Por Marco Negrón
La deriva del régimen
durante los últimos meses, incautando el derecho democrático más esencial, la
elección directa, universal y secreta de los representantes populares, y la
truculenta mutilación de las competencias de su expresión más acabada, la
Asamblea Nacional, han terminado por despejar cualquier duda respecto a su
verdadero carácter: el de una autocracia ambigua, que aunque conserva todavía
vestigios democráticos, tiende cada vez más a ampliar y profundizar los
componentes tiránicos y represivos.
Lo anterior ha llevado a
algunos sectores radicales a plantear que se trata de un contexto en el cual ya
ninguna iniciativa distinta al desalojo inmediato de esa oligarquía tiene
sentido. Esta, lamentablemente, es una visión de la realidad no sólo maniquea
sino incluso suicida, como si de un duelo a última sangre se tratara donde
solamente la muerte de uno garantiza la supervivencia del otro con la peculiaridad
de que nada más uno de los duelistas está armado.
Por si algo faltaba, la
experiencia del año que acaba de concluir demuestra que la muerte súbita del
régimen no está en el horizonte y que, si es cierto que ha demostrado carencia
total de interés y de capacidad para rectificar, acabar con sus abusos y
desatinos exige el diseño de políticas más complejas y sin duda más
sofisticadas e incluyentes.
En materia urbanística, que
es el área de interés de esta columna, los radicales seguramente considerarán
que la formulación de planes y propuestas es un ejercicio inútil cuando no
vulgar colaboracionismo, sobre todo si surgen de autoridades locales no
alineadas con el régimen en cuanto es evidente que este hará de todo para
abortarlos.
Ese riesgo, sin embargo,
atañe a la forma convencional de planificar. Hace ya medio siglo Giulio Carlo
Argan sostenía la tesis según la cual “el plan no es el proyecto de una acción
futura sino un actuar en el presente según un proyecto”, añadiendo: “vale la
pena observar que el plan ejerce su influencia sin estar sujeto al consumo”.

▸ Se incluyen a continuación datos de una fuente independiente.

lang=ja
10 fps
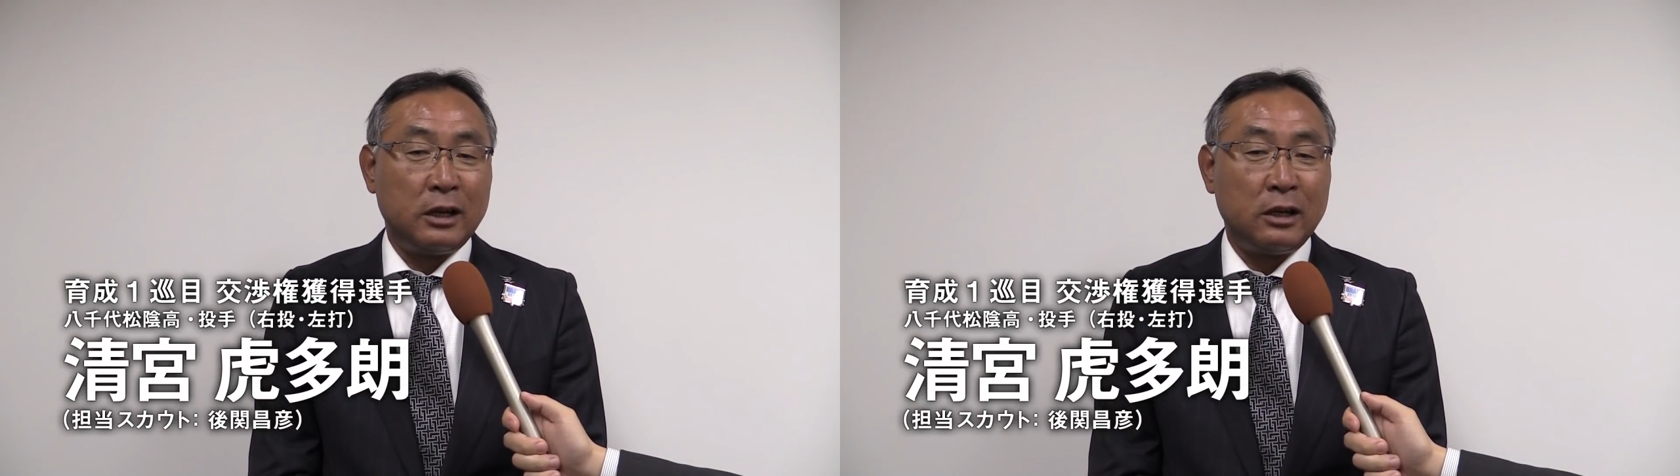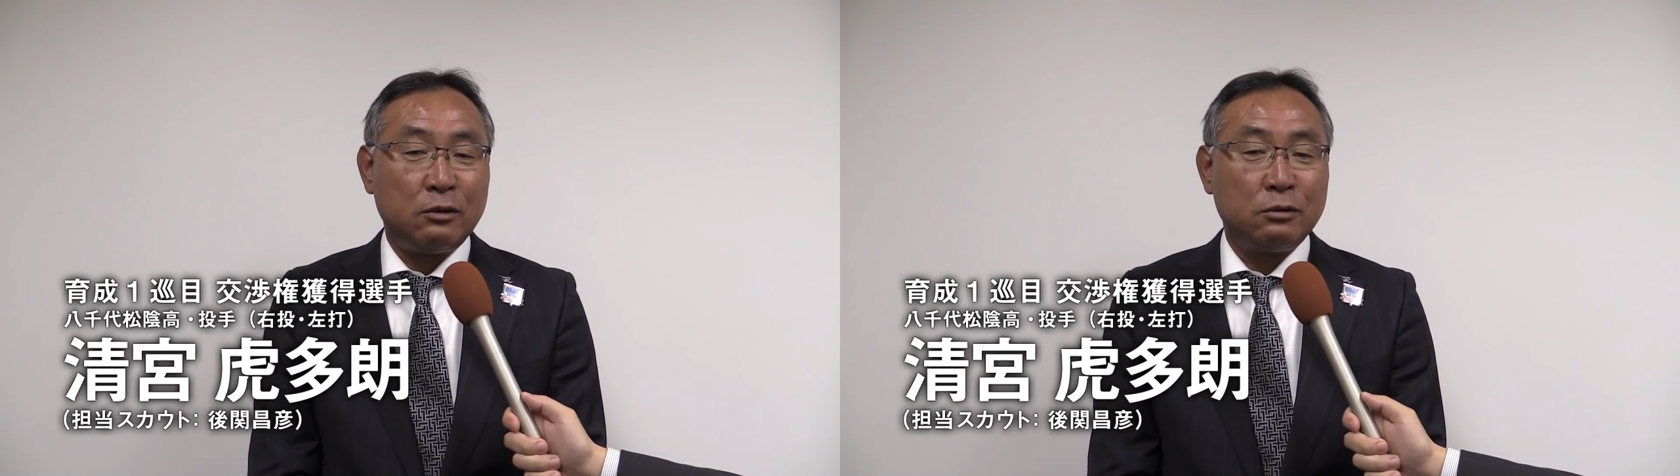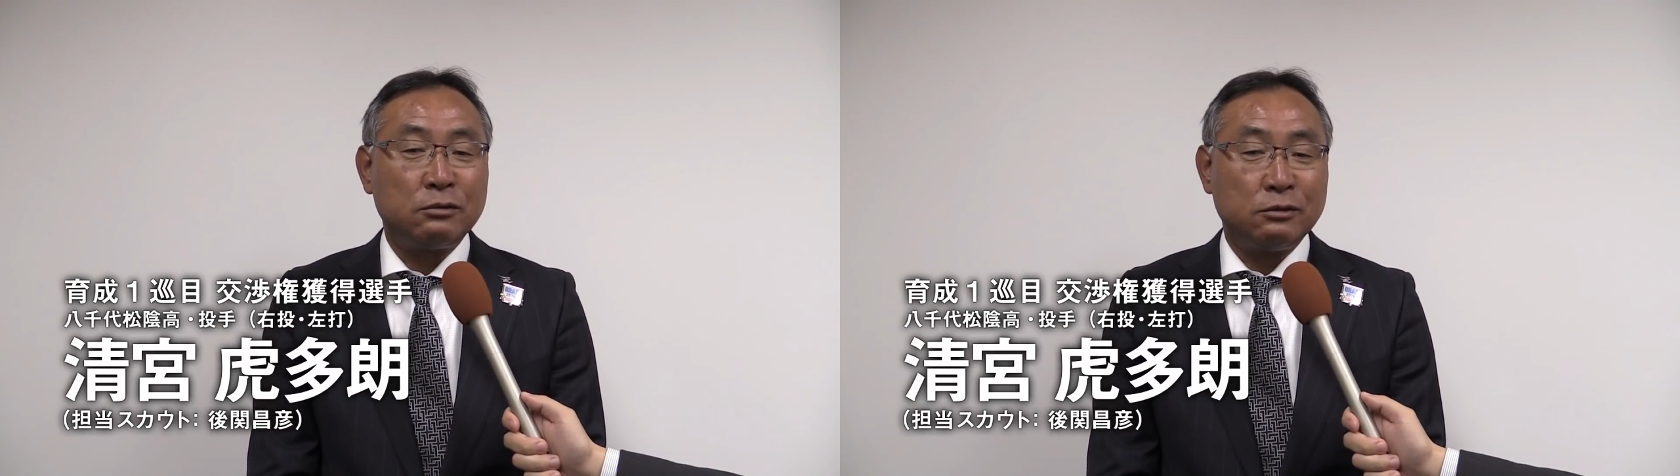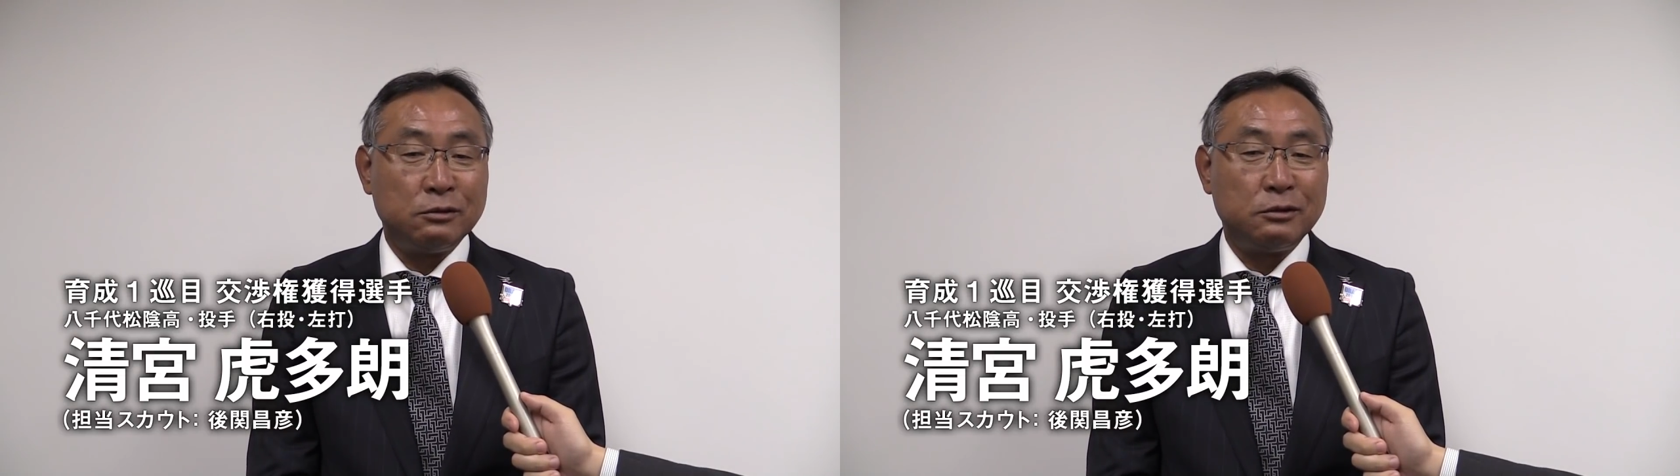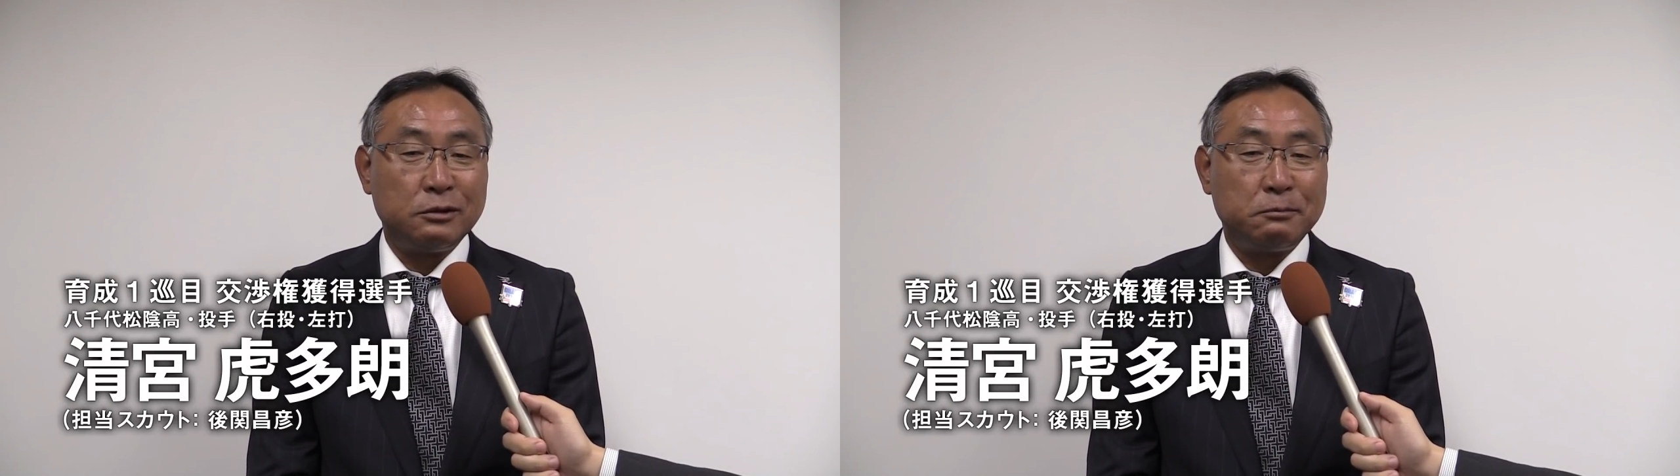投げ下ろ
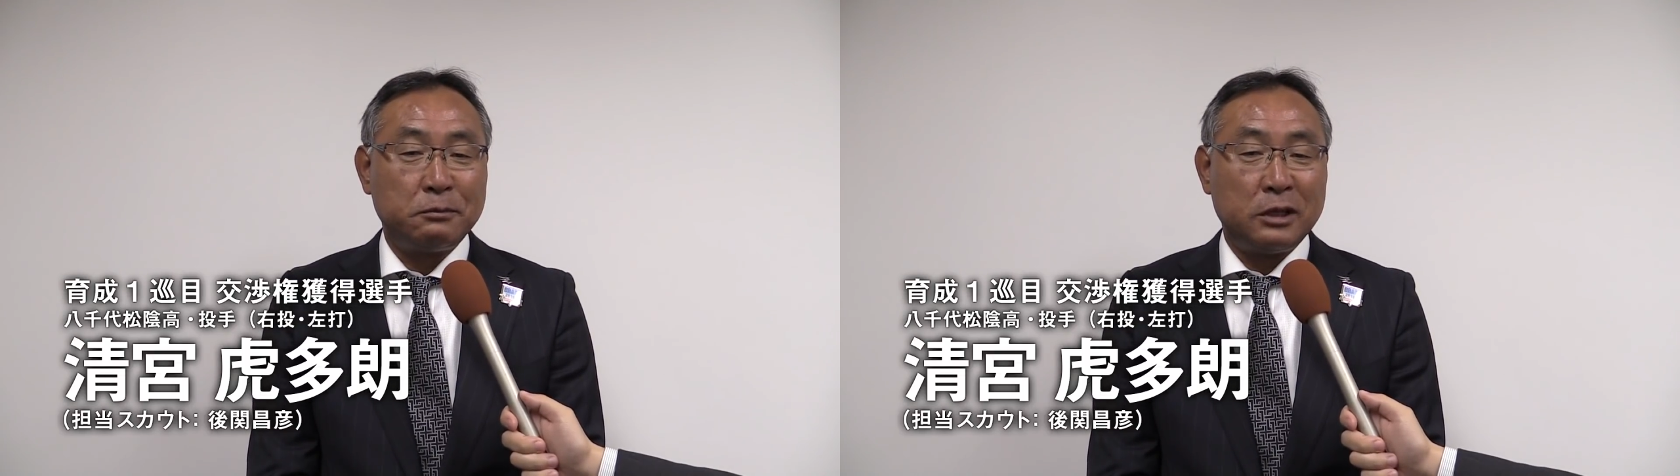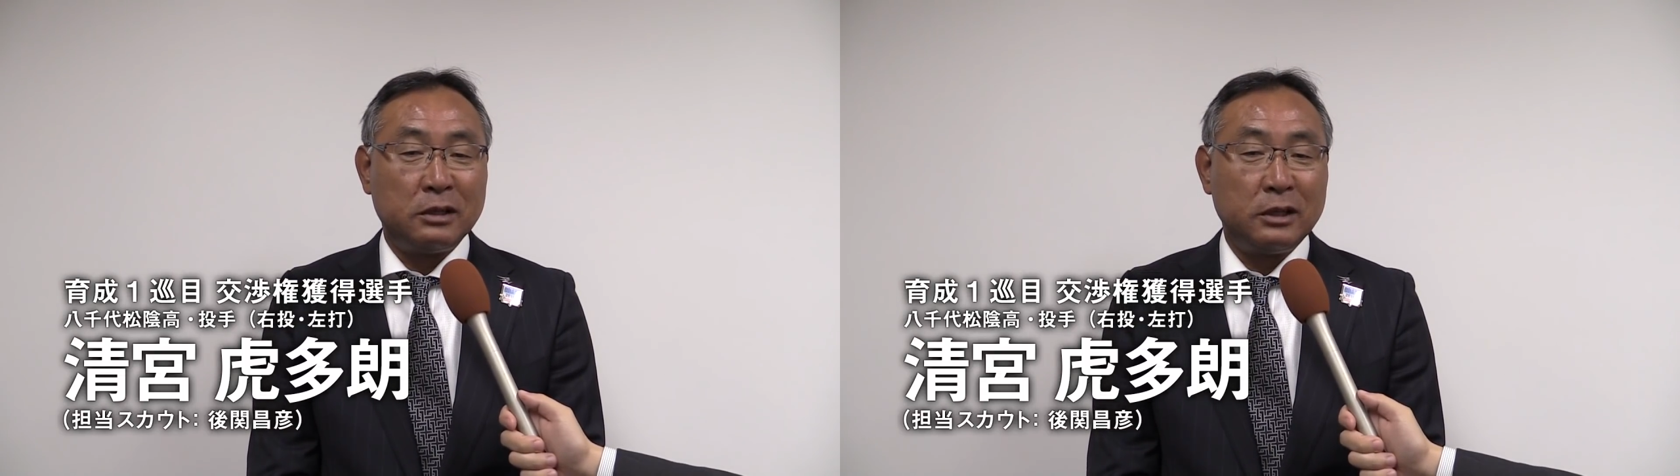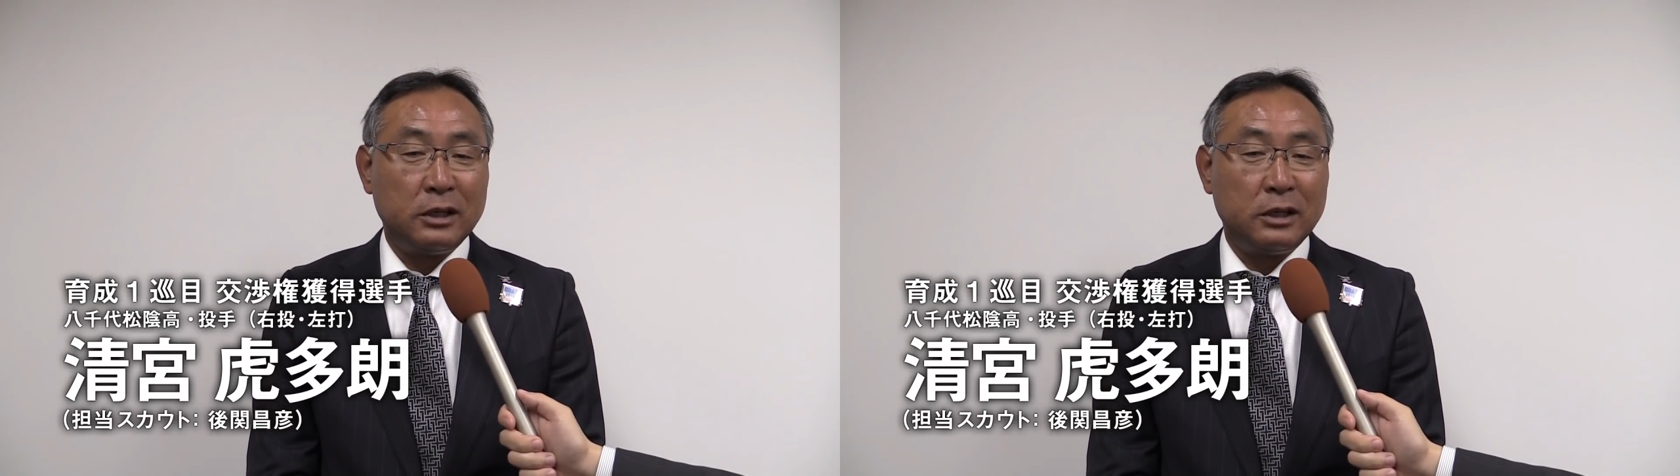す、まあ、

Hoy, en contextos de alta conflictividad como el venezolano, hay que entender
el plan como un proyecto generado desde la ciudadanía más que desde las
autoridades que pone en evidencia lo que se debe hacer para transformar la
ciudad, pero para ello hay que movilizarse… siguiendo un plan.
El embrión del celebrado
Plan Estratégico de Barcelona maduró en el contexto de una dictadura tan
cerrada como la franquista gracias a las actuaciones de los llamados
movimientos sociales urbanos, una miríada de iniciativas ciudadanas que fueron
minando las bases del régimen y prepararon el advenimiento de un orden (y no
sólo de una ciudad) diferente, radicalmente democrático y con importantes
niveles de participación.
En un país como Venezuela,
con uno de los índices de urbanización más elevados del mundo pero también con
uno de los más elevados de exclusión (cerca del 60% de la población viviendo en
asentamientos informales, con carencias críticas en materia de equipamientos y
servicios urbanos esenciales) la lucha por el derecho a la ciudad debe ocupar
un lugar central en el esfuerzo por alcanzar una sociedad moderna e incluyente,
independientemente del desinterés de la oligarquía hoy instalada en el poder.
Que las fuerzas de la
alternativa democrática cuenten con una importante cuota de los poderes locales
en toda la nación es un extraordinario activo que debe ser dirigido al logro de
las transformaciones estructurales que la circunstancia histórica demanda, lo que
exige reenfocar el plan como proyecto de acción ciudadana concertada más que
como lineamientos burocráticos. Será necesario regresar sobre el tema.